Problem description :: An exact copy of every record is needed, with the pictures left out.

[Exercise material Boundary: Start]

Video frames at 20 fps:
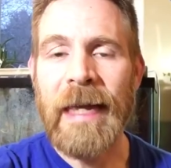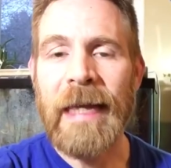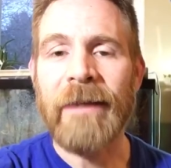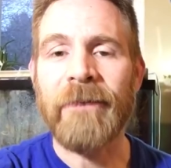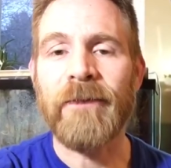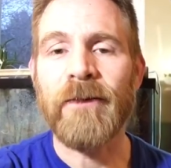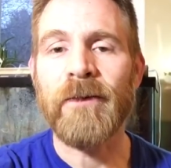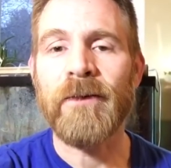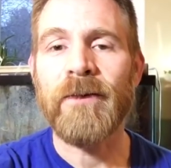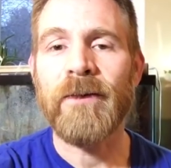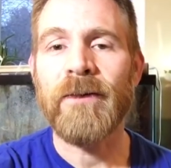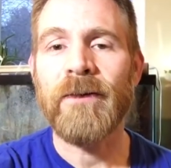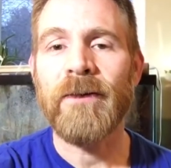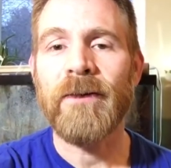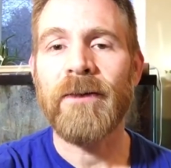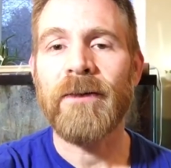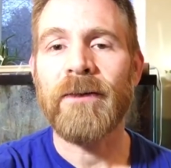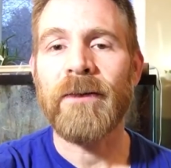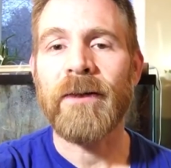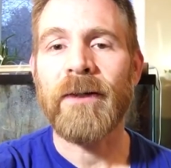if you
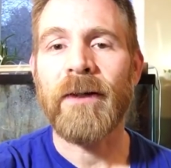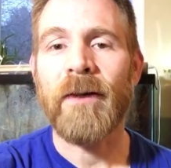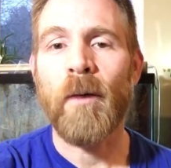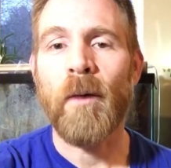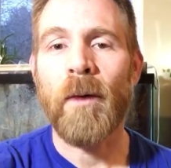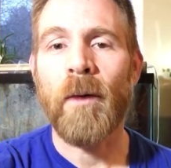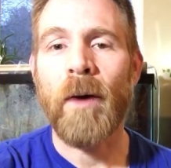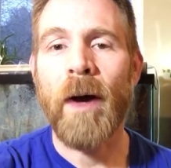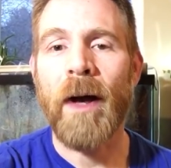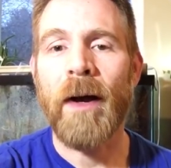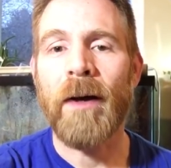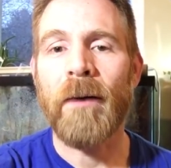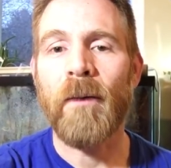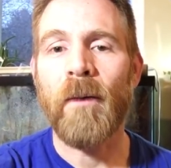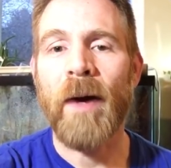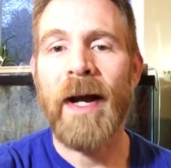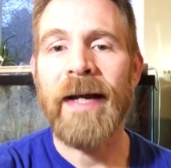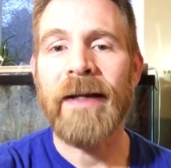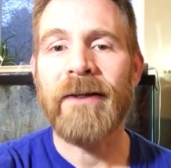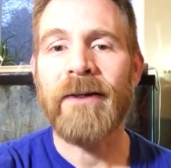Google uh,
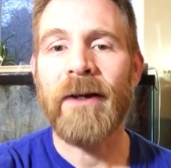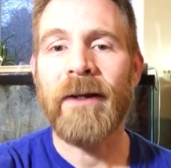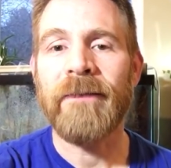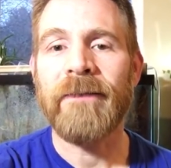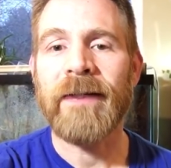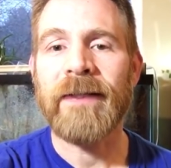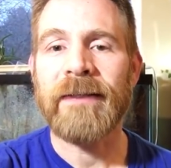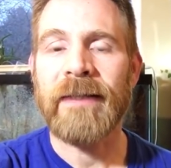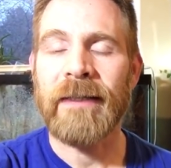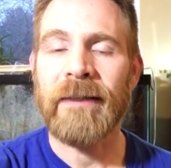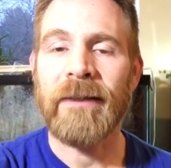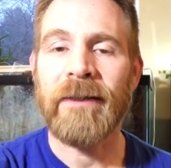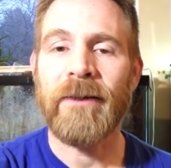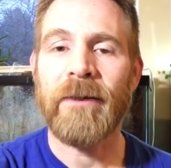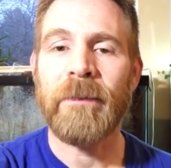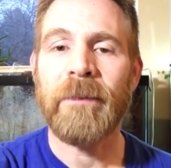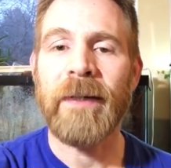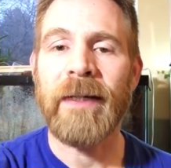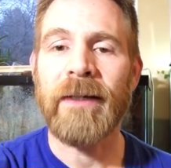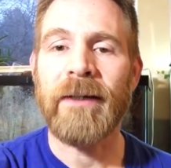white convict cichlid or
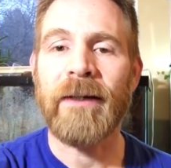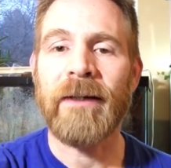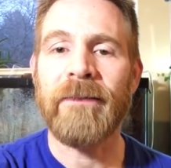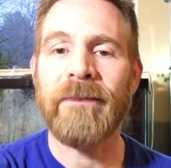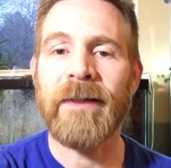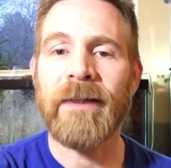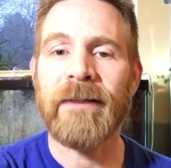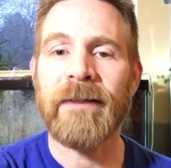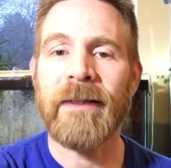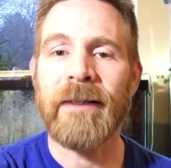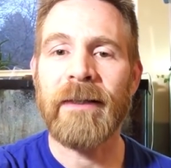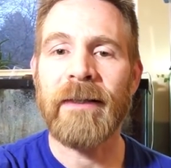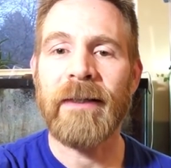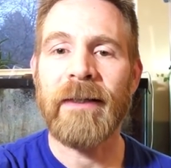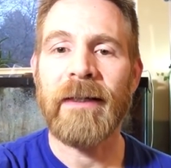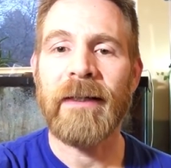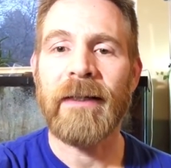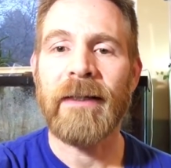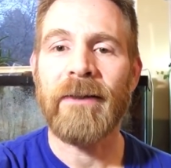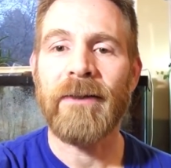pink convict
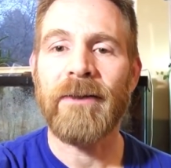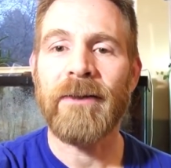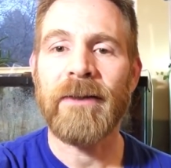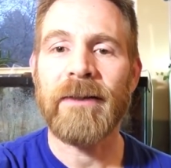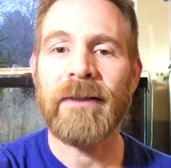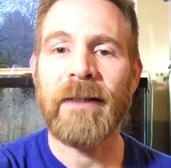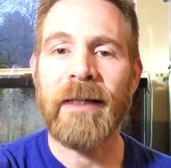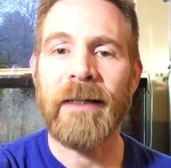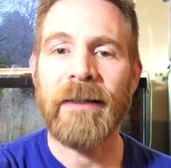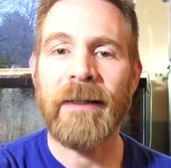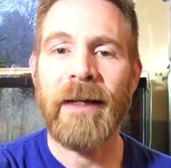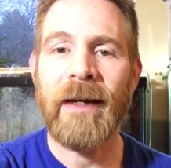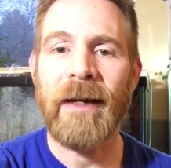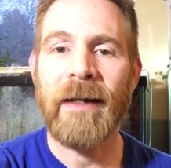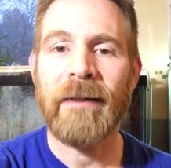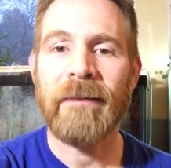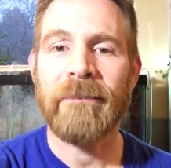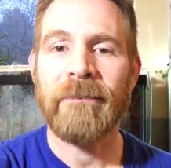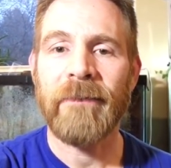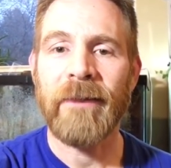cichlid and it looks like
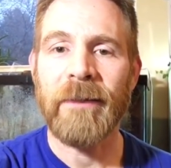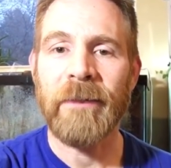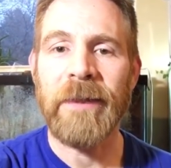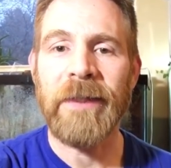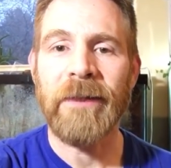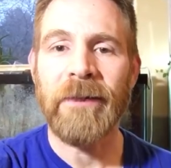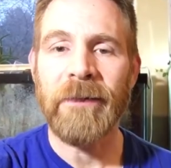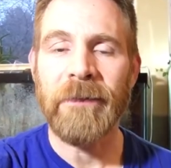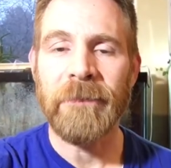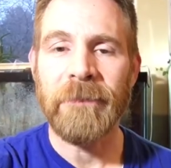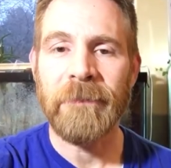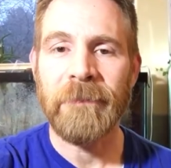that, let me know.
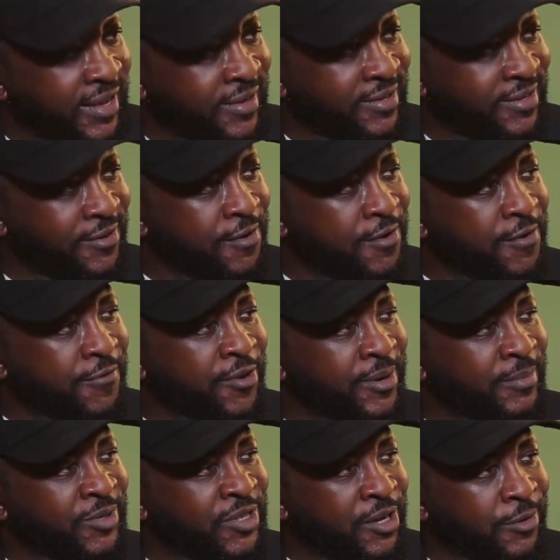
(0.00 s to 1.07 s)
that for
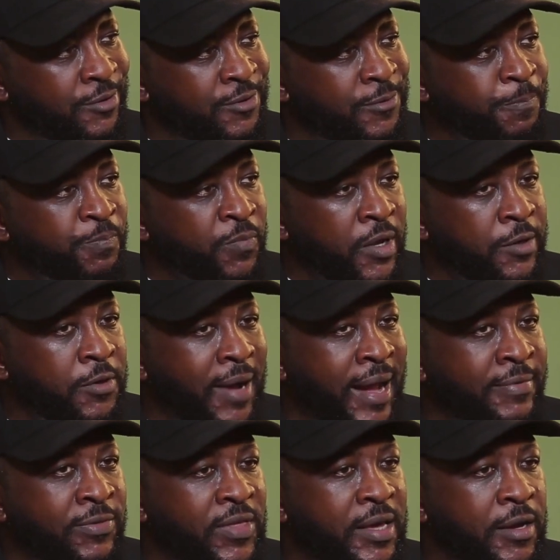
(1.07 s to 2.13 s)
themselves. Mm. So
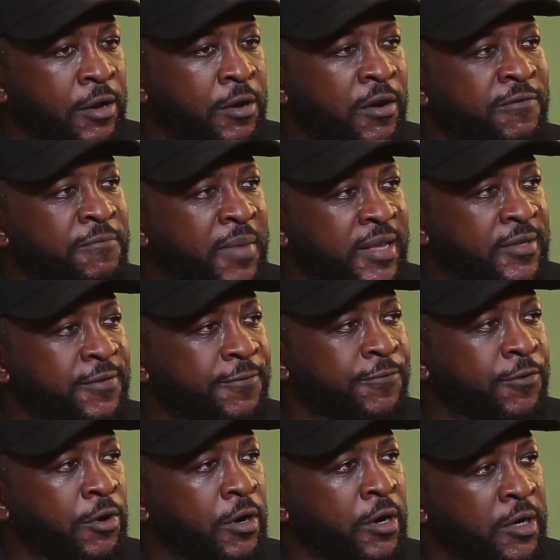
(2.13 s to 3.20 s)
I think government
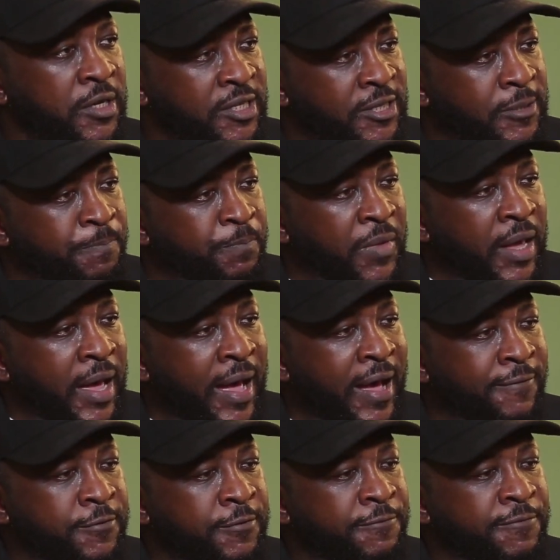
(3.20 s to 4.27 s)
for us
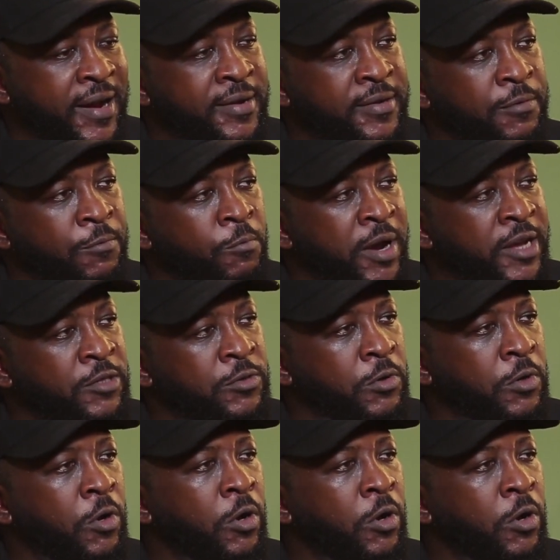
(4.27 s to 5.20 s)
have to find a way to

[Exercise material Boundary: End]

Exercise solution ::
Video frames at 20 fps:
if you
Google uh,
white convict cichlid or
pink convict
cichlid and it looks like
that, let me know.
(0.00 s to 1.07 s)
that for
(1.07 s to 2.13 s)
themselves. Mm. So
(2.13 s to 3.20 s)
I think government
(3.20 s to 4.27 s)
for us
(4.27 s to 5.20 s)
have to find a way to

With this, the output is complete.